#### [EXERCISE DETAILS]
When the records are reproduced, each one must match exactly, and no picture may be kept.

#### [DATASET CONTENT]
»»

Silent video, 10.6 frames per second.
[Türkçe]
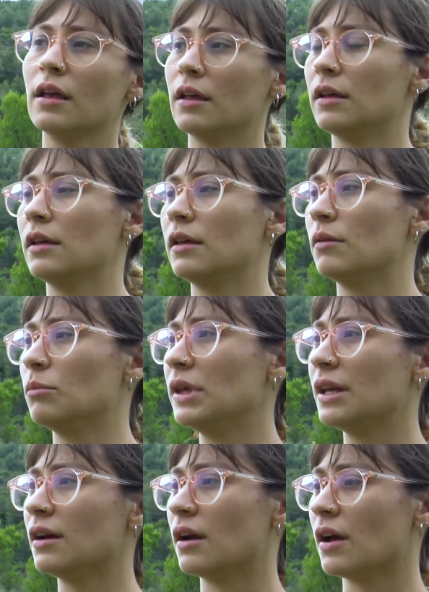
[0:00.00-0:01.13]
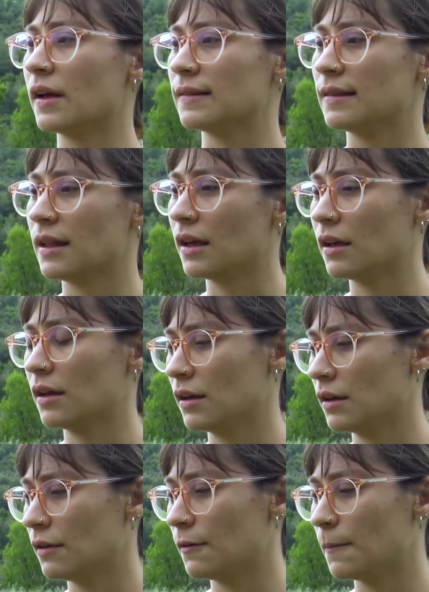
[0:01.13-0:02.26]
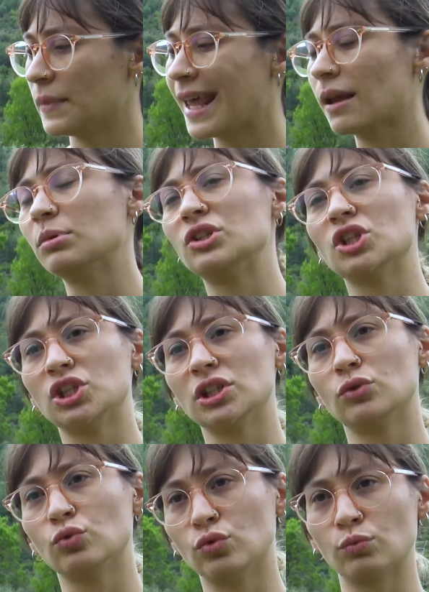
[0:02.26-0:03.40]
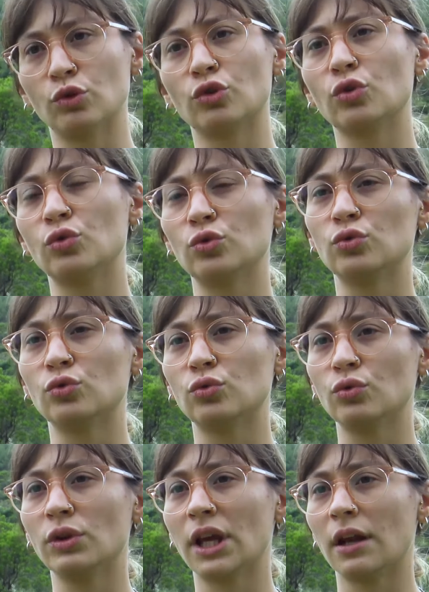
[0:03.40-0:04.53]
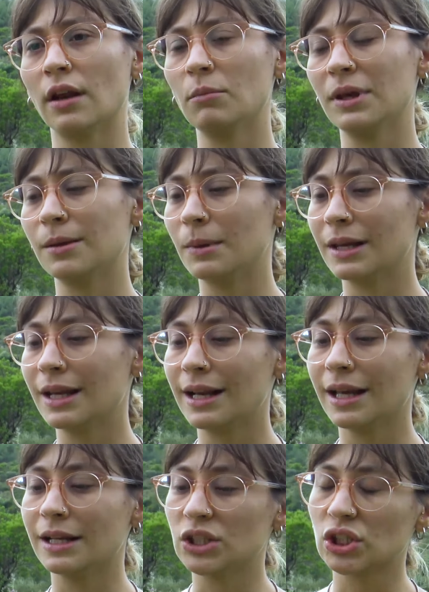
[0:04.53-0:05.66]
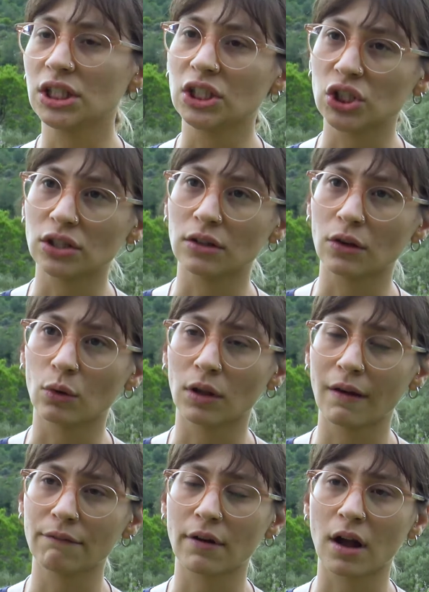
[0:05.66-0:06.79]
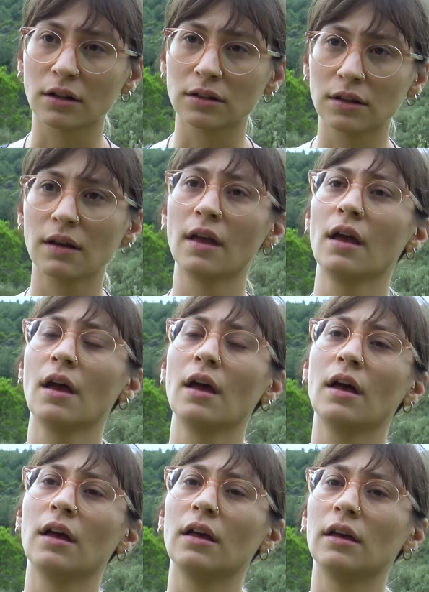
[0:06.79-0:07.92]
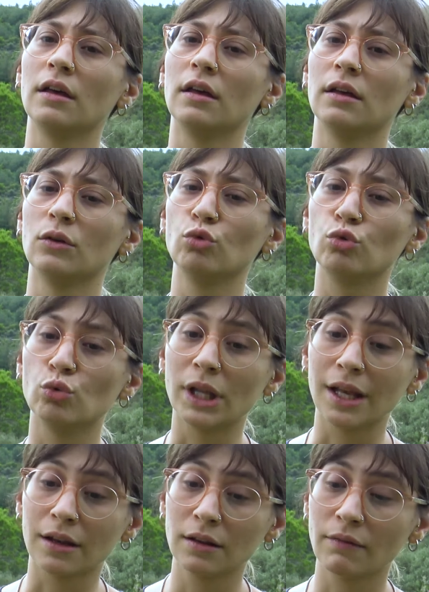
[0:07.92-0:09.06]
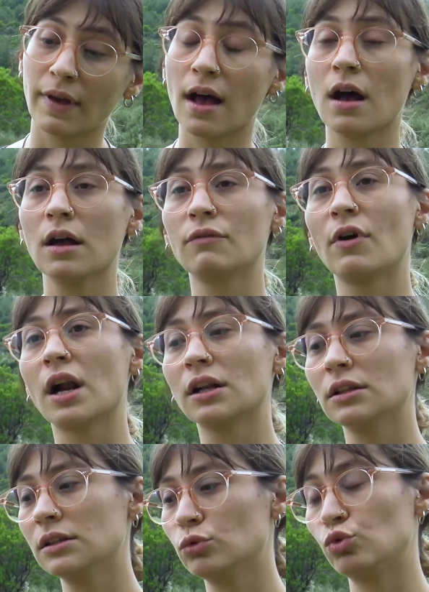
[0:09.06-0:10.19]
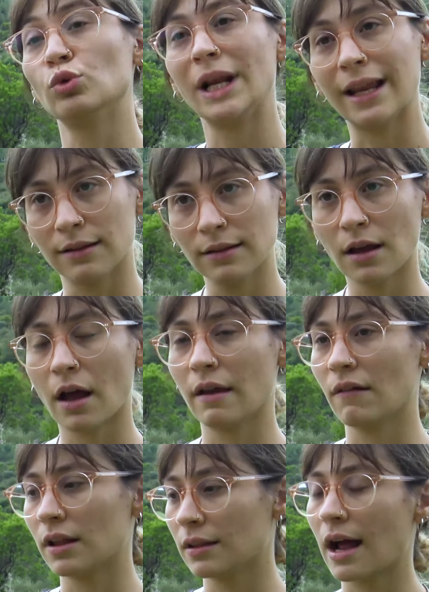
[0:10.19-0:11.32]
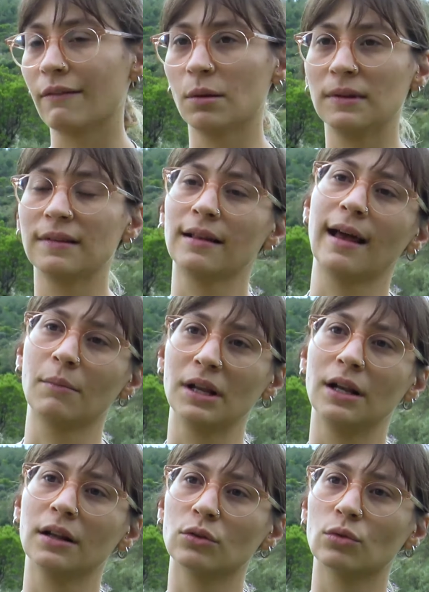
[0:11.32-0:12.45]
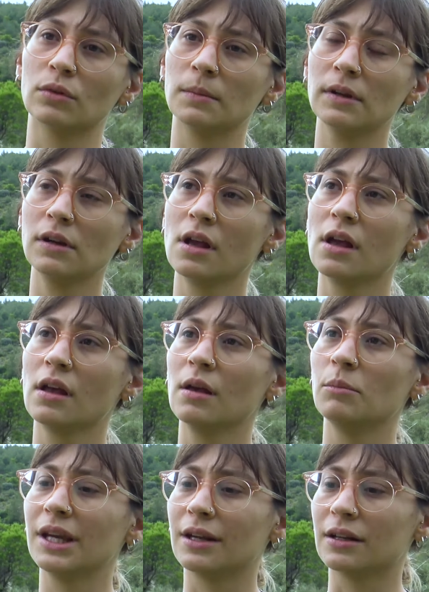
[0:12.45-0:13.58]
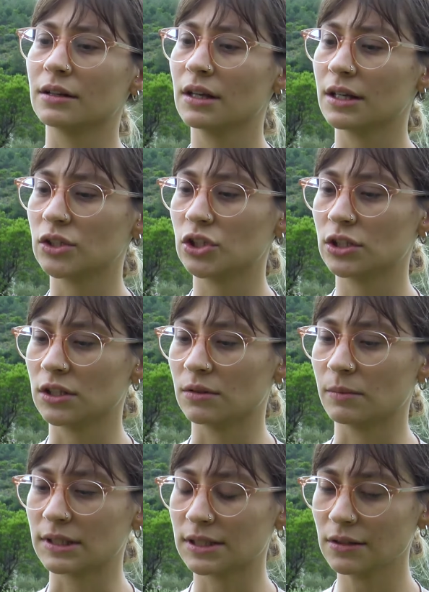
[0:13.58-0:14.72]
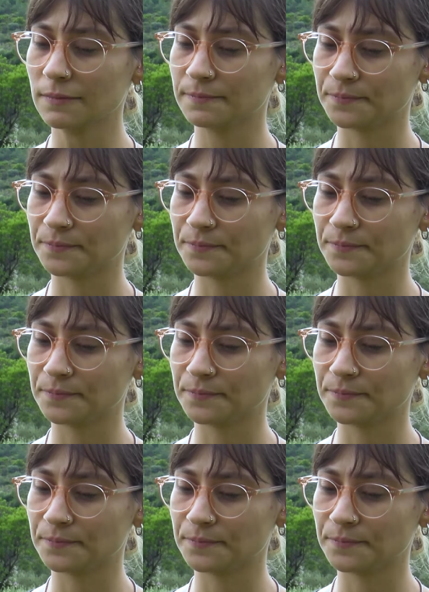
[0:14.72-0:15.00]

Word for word: e, bir arazide e, tek bir çeşit ürün, monokültür ürün yerine birbiriyle ilişki içinde olan farklı e, ürünlerin veya farklı türlerin, hayvanlar ve bitkiler birlikte olabilir, bir arada yetiştirilmesi.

««

#### [RESPONSE]
Silent video, 10.6 frames per second.
[Türkçe]
[0:00.00-0:01.13]
[0:01.13-0:02.26]
[0:02.26-0:03.40]
[0:03.40-0:04.53]
[0:04.53-0:05.66]
[0:05.66-0:06.79]
[0:06.79-0:07.92]
[0:07.92-0:09.06]
[0:09.06-0:10.19]
[0:10.19-0:11.32]
[0:11.32-0:12.45]
[0:12.45-0:13.58]
[0:13.58-0:14.72]
[0:14.72-0:15.00]

Word for word: e, bir arazide e, tek bir çeşit ürün, monokültür ürün yerine birbiriyle ilişki içinde olan farklı e, ürünlerin veya farklı türlerin, hayvanlar ve bitkiler birlikte olabilir, bir arada yetiştirilmesi.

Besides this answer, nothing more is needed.